In passato il cirmolo era impiegato soprattutto per costruire
mobili, armadi o rivestimenti per le stube. Si era notato, infatti,
come i vestiti si conservassero meglio negli armadi realizzati
con questo legno.
Oggi viene utilizzato soprattutto per costruire letti e culle,
data la sua capacità di garantire un buon riposo, e per
il wellness. Viene usato poco come legna da ardere, poiché,
se bruciato, emana un odore molto forte.
Insieme al pino mugo è l'albero che cresce più ad
alta quota.
Il cirmolo contiene vitamina C, oli essenziali, resina, trementina,
pinoli.
Mescolando la trementina con il miele si ottiene un buon rimedio
contro infiammazioni alle vie urinarie, sanguinazione, muco,
dolori ai nervi, ferite e malattie della pelle. I frutti contengono
da 17 a 19 proteine e sono molto utili per intestino e stomaco.
Il cirmolo riesce a trasmettere un influsso positivo alla psiche
umana, trasmettendo pazienza e la capacità di tenere il
proprio obiettivo sempre davanti agli occhi.
Se
volete passaggiare in mezzo ai cirmoli, vi proponiamo un itinerario
panoramico.
Qualche informazione tecnica
Foto
al microscopio: sezioni radiale, trasversale e tangenziale.

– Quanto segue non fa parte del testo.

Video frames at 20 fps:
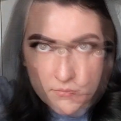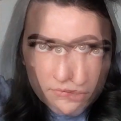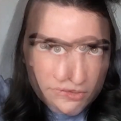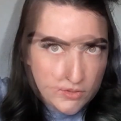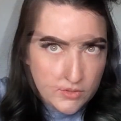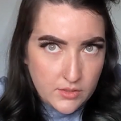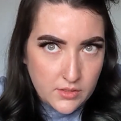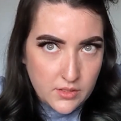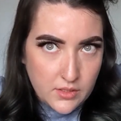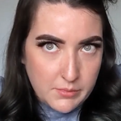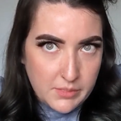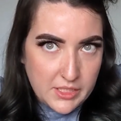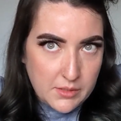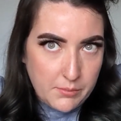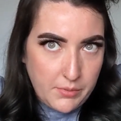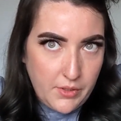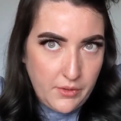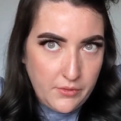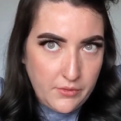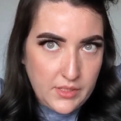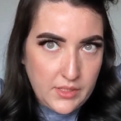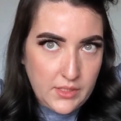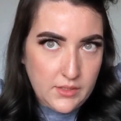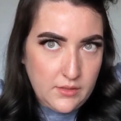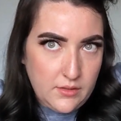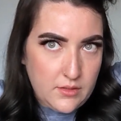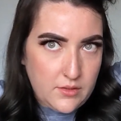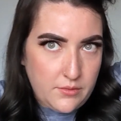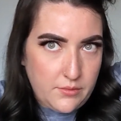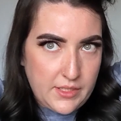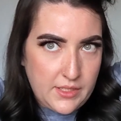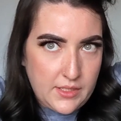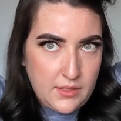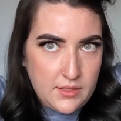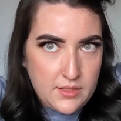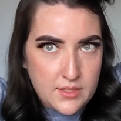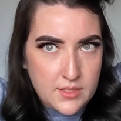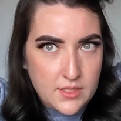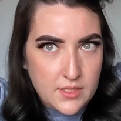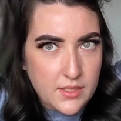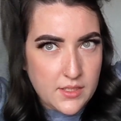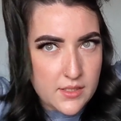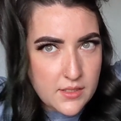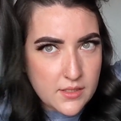So you're gonna make a pony, twist,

Nome scientifico: Pinus cembra L.
Areale di crescita: in Italia è presente nel
Cuneese, nelle Valli torinesi, Valle d'Aosta e Trentino Alto
Adige, in Europa in alcune aree delle Alpi svizzere e austriache.
Caratteristiche degli alberi: l'albero è di dimensioni
modeste o medie, arriva a circa 25 m d'altezza e diamtreo inferiore
a 70 cm. Il fusto è irregolare.
Aspetto e caratteristiche del legno: alburno giallognolo
e ampio, durame roseo, gradevolmente profumato. E' frequente
la presenza di legno di compressione (canastro)
Peso specifico: allo stato fresco circa 870 kg/m3, dopo
stagionatura 450kg/m3.
Struttura istologica: tessitura finissima, fibratura
irregolare.
Caratteristiche meccaniche: resitenza a compressione
assiale circa N/mm2, a flessione di circa N/mm2, modesta durezza,
bassa resistenza all'urto, modulo d'elasticità 12.000
N/mm2.
Durabilità: buona
Ritiro volumetrico: modesto
Lavorabilità: tutte le operazioni si compiono
agevolmente, sfogliatura e tranciatura non sono praticabili a
causa della nodosità, le unioni con chiodi e viti sono
di scarsa tenuta, seppur di facile esecuzione.